I won’t lie when I say I have been antsy to get back to some sort of exercise after surgery. My anxieties have been worsened by (not recommended) reading of post-thyroidectomy forums, where poster after poster claims to not only have gained weight after surgery, but to also have trouble losing weight. Feeling already not-so-awesome about the weight I’ve put on in the past year, the thought of putting even more on does not feel great. Furthermore, they don’t tell you this, but your hunger escalates after you have major surgery. You are an eating machine, once you get your appetite back. With every bite of food I never would have thought twice about before this, I’ve started picturing my derriere expanding uncontrollably, like “The Blob.”  Maybe it’s because I have had times in my life where I have been completely out-of-control regarding my weight, and it’s a fear that it could happen again. At any rate, I know I’ve been somewhat irrational. I might have gained a tiny bit of weight through not exercising, but, at this point, I have no reason to think it is unmanageable. Still, I have been very eager to get back to at least FEELING like I’m doing something to contribute to my health.

You don’t realize it, but your neck does a lot of work, and takes a lot of impact. It takes a while for the swelling and tightness to subside, so, obviously, things that heavily involve the neck, such as swimming, are out for a while. I have decided to hold off on things that involve stretching or straining the neck, or holding it in a fixed position, for at least three weeks, so that nixes most exercise, such as yoga, Pilates, cycling and most strength training. The only thing I have held out hope to be able to get back to soon has been running.

My doctor told me to give myself more time than I thought that I needed to recover before going back to vigorous activity. Every morning this week, I’ve woken up early and jogged in place, just to see if my neck would take the jostling of the running motion without feeling any soreness or spasming in the area of surgery. Yesterday, I almost gave myself the go-ahead, except for a nagging little bit of soreness. Begrudgingly, I gave myself one more day to chill and heal up before attempting to run.

Today was the day. I pulled on my faithful Old Navy leggings, my dry-fit gear and new teal colored Nikes, and took the dog out on a walk.

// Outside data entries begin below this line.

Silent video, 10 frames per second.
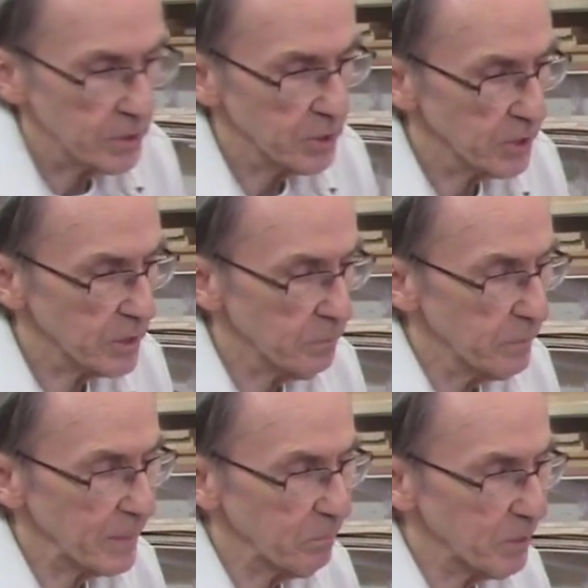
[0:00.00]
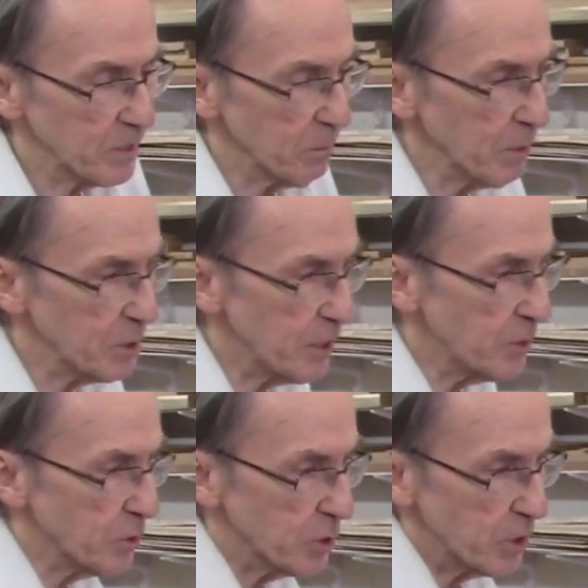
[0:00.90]
system makes it much
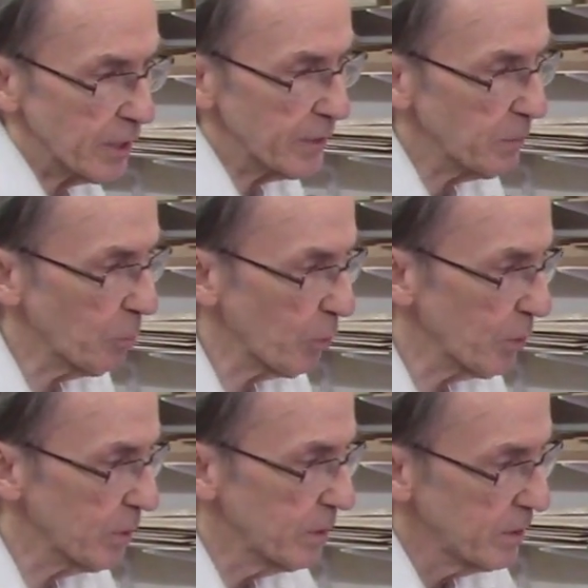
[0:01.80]
easier to slide your board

I told myself I’d go easy, just lightly jog for about twenty minutes, just to test the waters and see how it went. I promised myself that I would be forgiving of myself and not be disappointed if I had to start back from square one, that I’d get my fitness back fast.

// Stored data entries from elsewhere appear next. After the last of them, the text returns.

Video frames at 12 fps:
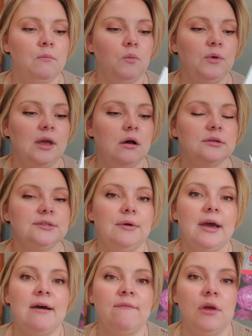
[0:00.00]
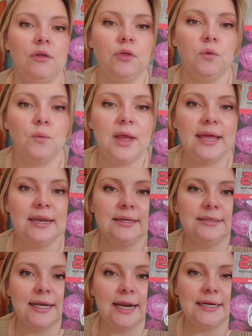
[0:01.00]
We also have the
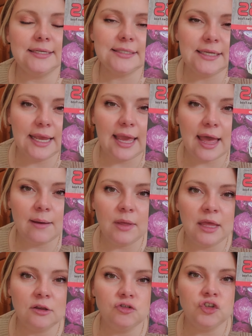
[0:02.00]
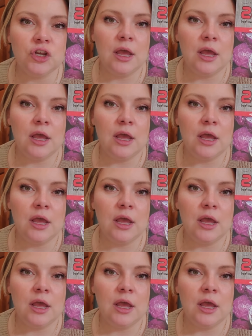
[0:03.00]
red Dynasty cabbage.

With the “Beep!” of my Garmin, I was off, holding myself back at a nice and easy pace. The tendons around my shins were a bit tight, as I hadn’t stretched them much at all in recent weeks. They burned for several minutes, but then loosened up. So far, my neck was feeling just fine, aside from my breathing feeling a little weird as it pushed back and forth against the swollen tissue. As I neared the halfway mark of my run, my body felt looser, painless, energized, strain-less, free!

“Whee! I’m running!” I wanted to trill gleefully to the treetops.

I looked down at my Garmin, which told me I was running at an 8:45 pace. Suddenly, I felt a small spasm, from deep inside my neck, a little “beeping” pain, as if warning me to chill out. This is supposed to be a jog, I reminded myself, and dialed it back to a 10:30 pace. Effortlessly, my pace kept creeping up to 9-9:30, and I had to keep checking myself to slow down my free-wheeling legs.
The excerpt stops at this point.